Hacker Newsnew | past | comments | ask | show | jobs | submitlogin

This is about 3D rendering, to be precise; I believe 2D acceleration goes through the same lower layers but the higher ones are very different.

Incidentally, one thing I noticed when I was trying to port Linux GPU drivers to Windows some time ago is what appeared to be an excessive amount of indirection; there are so many layers and places where things could be simpler.



2D acceleration is generally done through the same APIs, specifically OpenGL and Vulkan. Classically, the X compositor would use the GLX_EXT_texture_from_pixmap extension to import an X pixmap representing a window surface into OpenGL, where it can be used like any other texture. For the Wayland compositor, I believe you'd use EGL_WL_bind_wayland_display to bind a Wayland surface to an EGLImage, and then glEGLImageTargetTexture2DOES (can't believe I have that function name memorized) to bind that EGLImage to an OpenGL texture, where it can be used in the same way. Vulkan has similar extensions.

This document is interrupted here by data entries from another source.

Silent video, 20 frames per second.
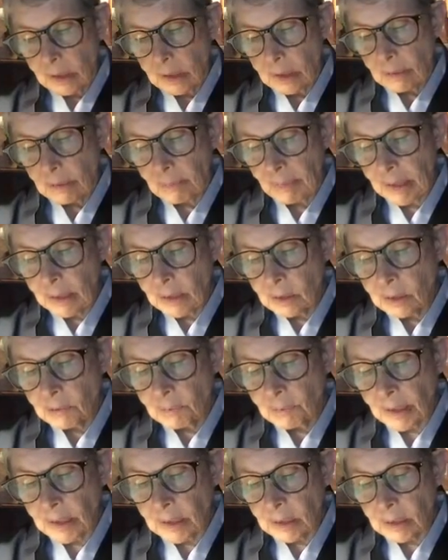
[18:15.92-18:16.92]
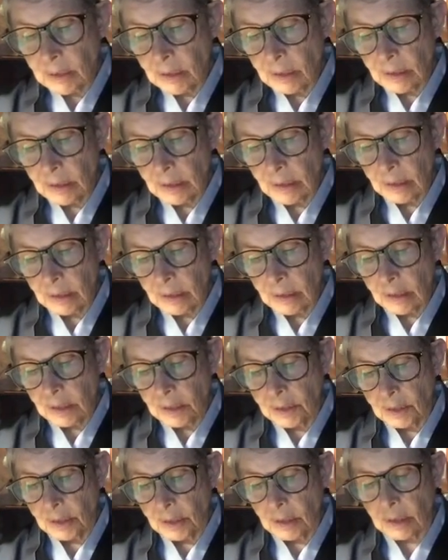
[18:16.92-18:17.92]
To begin to rest in
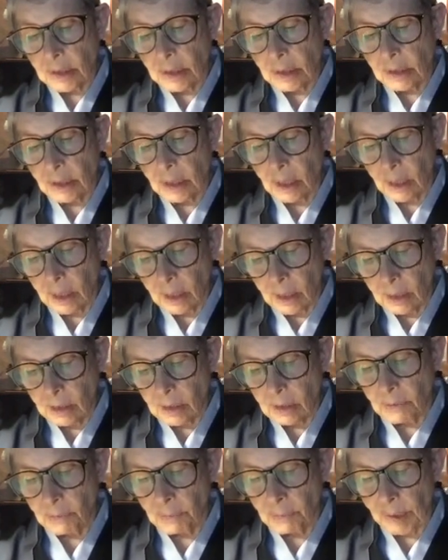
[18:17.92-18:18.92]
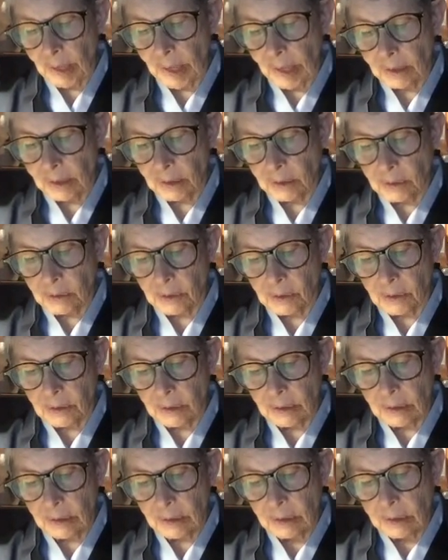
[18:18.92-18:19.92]
sensation is at the heart of practice.
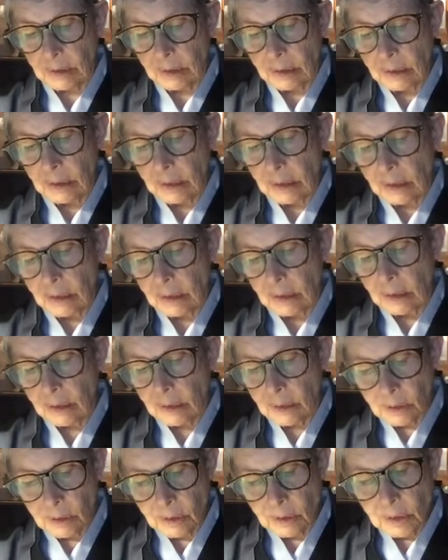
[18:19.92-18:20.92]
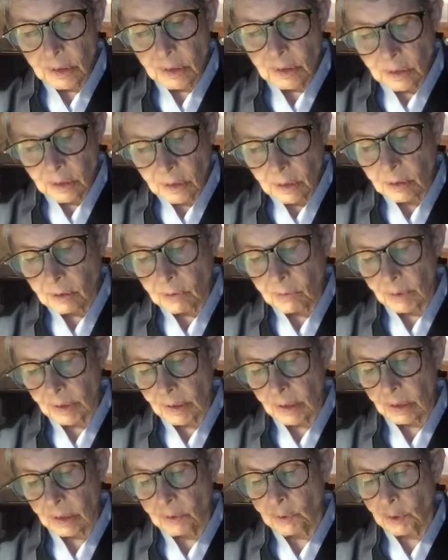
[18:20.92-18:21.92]
It's good to know what
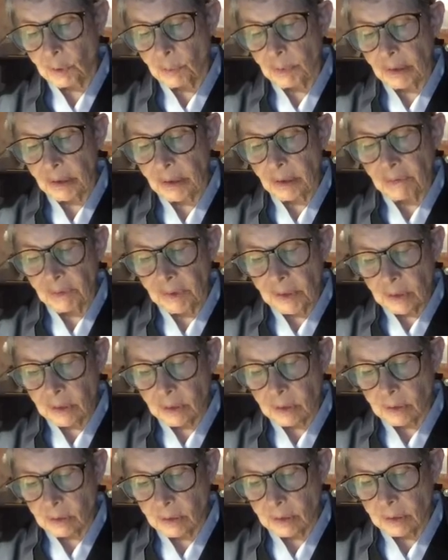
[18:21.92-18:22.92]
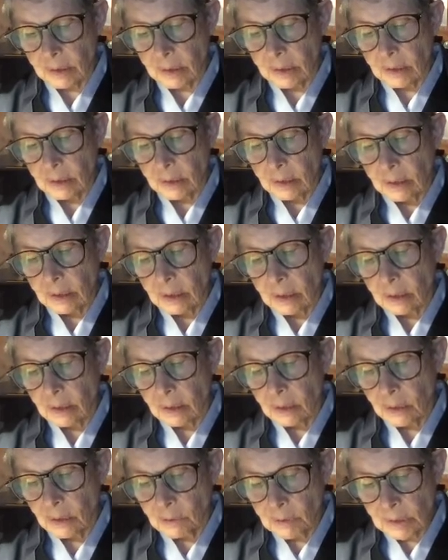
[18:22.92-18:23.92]
our core belief is, to
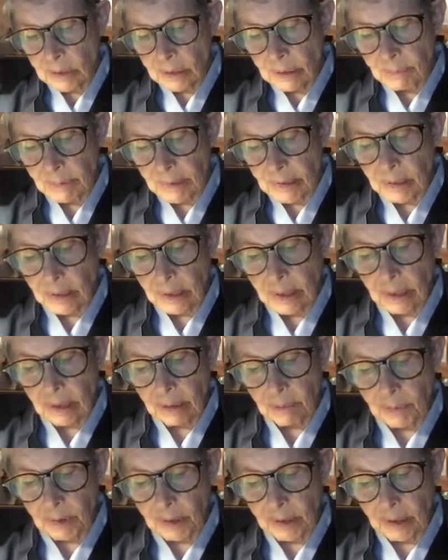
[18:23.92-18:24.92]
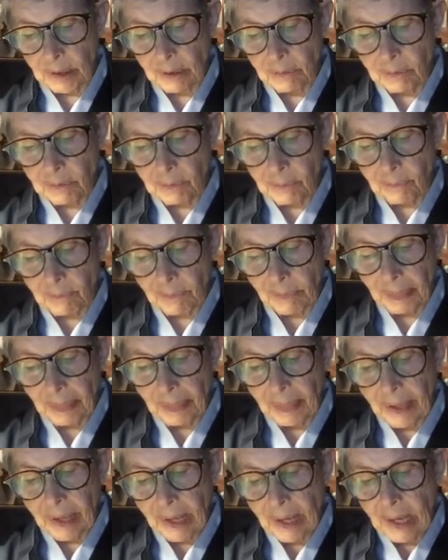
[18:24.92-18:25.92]
know it's a mistaken belief,
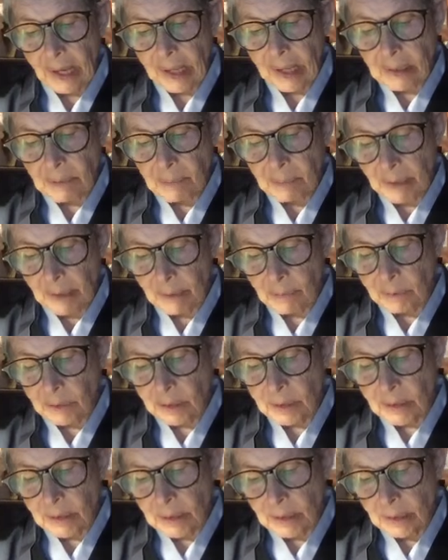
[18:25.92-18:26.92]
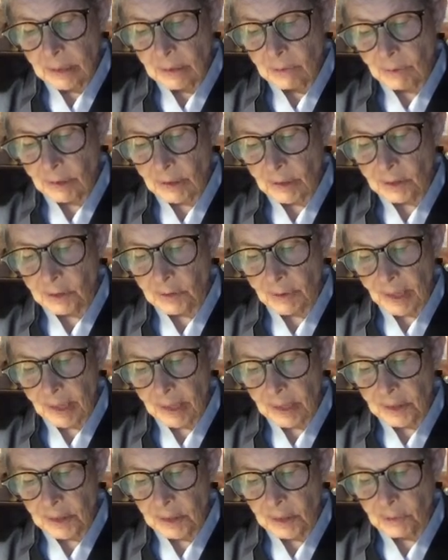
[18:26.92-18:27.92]
and to be able to see what
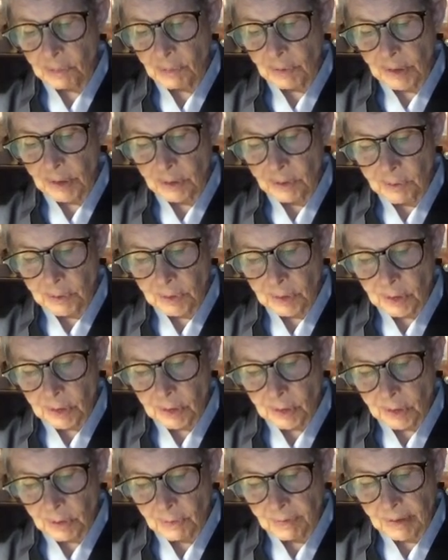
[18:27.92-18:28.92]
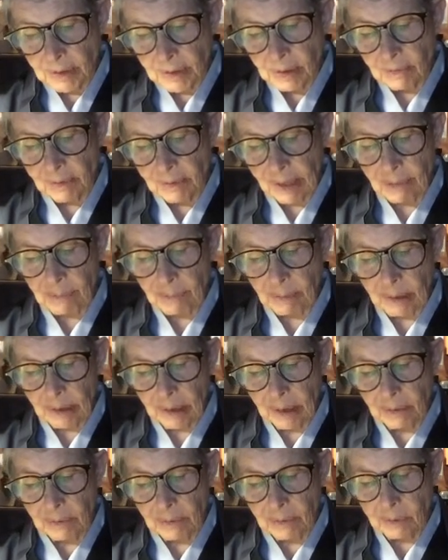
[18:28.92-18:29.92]
strategies we use in service of that belief.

On the client side, I think most Linux apps still draw their UIs on CPU, usually accelerated with SIMD. Firefox and Chrome (I think SkiaGL is enabled on Linux?) are exceptions; they use OpenGL and/or Vulkan to draw their UI. Video playback is a different beast and in theory relies on vendor-specific extensions to decode the video in hardware. However, the last time I looked at Linux video decoding (which was years ago), the drivers were awful and interfacing with each vendor's APIs was a huge pain, and so most apps just did video decoding on CPU. (Besides, the Linux ecosystem prefers open codecs, and hardware has only recently gotten support for non-patent-encumbered video formats.)


> However, the last time I looked at Linux video decoding (which was years ago), the drivers were awful and interfacing with each vendor's APIs was a huge pain, and so most apps just did video decoding on CPU.

Nowadays VA-API is near universally supported, and any half-decent video player uses it to do hardware decoding.


For client side Qt has good GPU support but only for QML. All QML is drawn on GPU by default (expect text I think, which uses Harfbuzz) but all Qt Widgets are drawn on CPU. However things like KDE's Wayland uses direct OpenGL calls for faster composition.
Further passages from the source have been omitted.